For now, Syriza and EMU creditors remain poles apart. Mr Tsipras is sticking to his campaign line that a "no" vote would simply be a stage in the negotiating process, while the European side is stepping up warnings that would mean Grexit and an economic cataclysm.
Jean-Claude Juncker, the European Commission's chief, said the negotiations have expired and that Greece is on its own. "The Greek position will be dramatically weakened by a No vote,” he said.
Mr Varoufakis dismissed this as pre-vote bluster. Behind the scenes, there are signs that Europe's leaders are preparing a fall-back position if Greece votes no. "Unofficially, we are getting very interesting proposals, through by-ways and back-alleys," he said.

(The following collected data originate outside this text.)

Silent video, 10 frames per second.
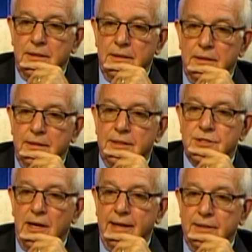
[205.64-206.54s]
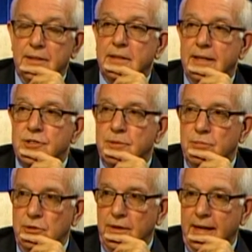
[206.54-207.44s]
decided that they should
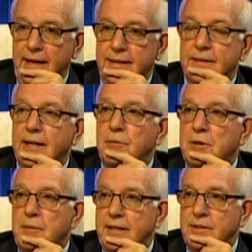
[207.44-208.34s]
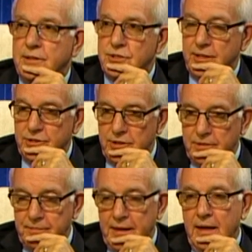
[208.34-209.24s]
move ahead and they would make the decision.
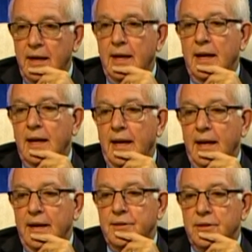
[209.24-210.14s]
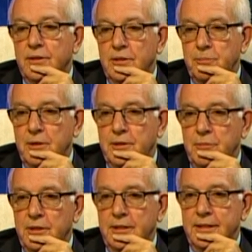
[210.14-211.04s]
And Cooper
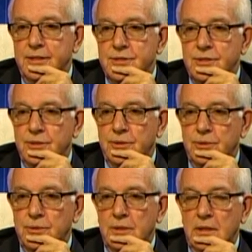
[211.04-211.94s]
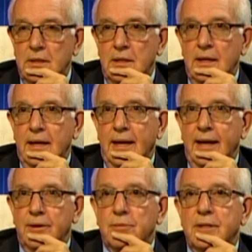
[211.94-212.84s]
Communities, who had
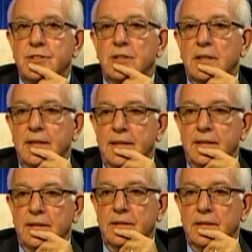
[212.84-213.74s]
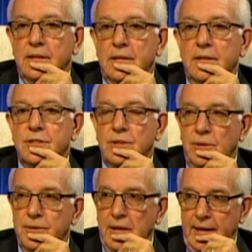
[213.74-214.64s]
originally sold
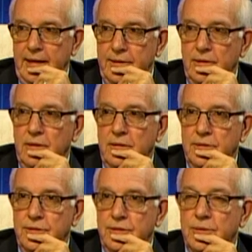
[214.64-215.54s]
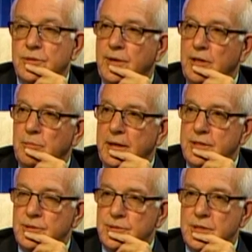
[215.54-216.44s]
the land to
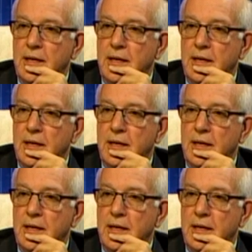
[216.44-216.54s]
Trailblazers,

If there is a "no", Syriza will agree to reforms - never really in dispute - and to austerity provided that there is a big enough debt restructuring to restore the economy to long-term viability. "It will have to be a legal contract," he said, adding that the Greeks have already been burned once by pledges of debt relief in late 2012 that came to nothing.
The Greek proposal is a debt-swap involving no new money. It simply switches high-interest bonds held by the ECB for low-interest bail-out bonds (EFSF), along with other steps to stretch out debt maturities from 20 to 40 years.
The latest polls show that the referendum is too close to call. "I am amazed that the 'no' side is still doing so well since we have done no campaigning and there have been no rallies. The party is still in shock," he said.
If it is a "yes" vote, he will vacate his airy office on the 6th floor of the finance ministry immediately and end "five months of nightmares in full technicolour" that have made him a cult figure for the global left, and a reviled villain for defenders of the established order everywhere.
"I will resign on Sunday night and retreat to the backbenches. I am almost looking forward to it. I have never been on a back-bench before," he said.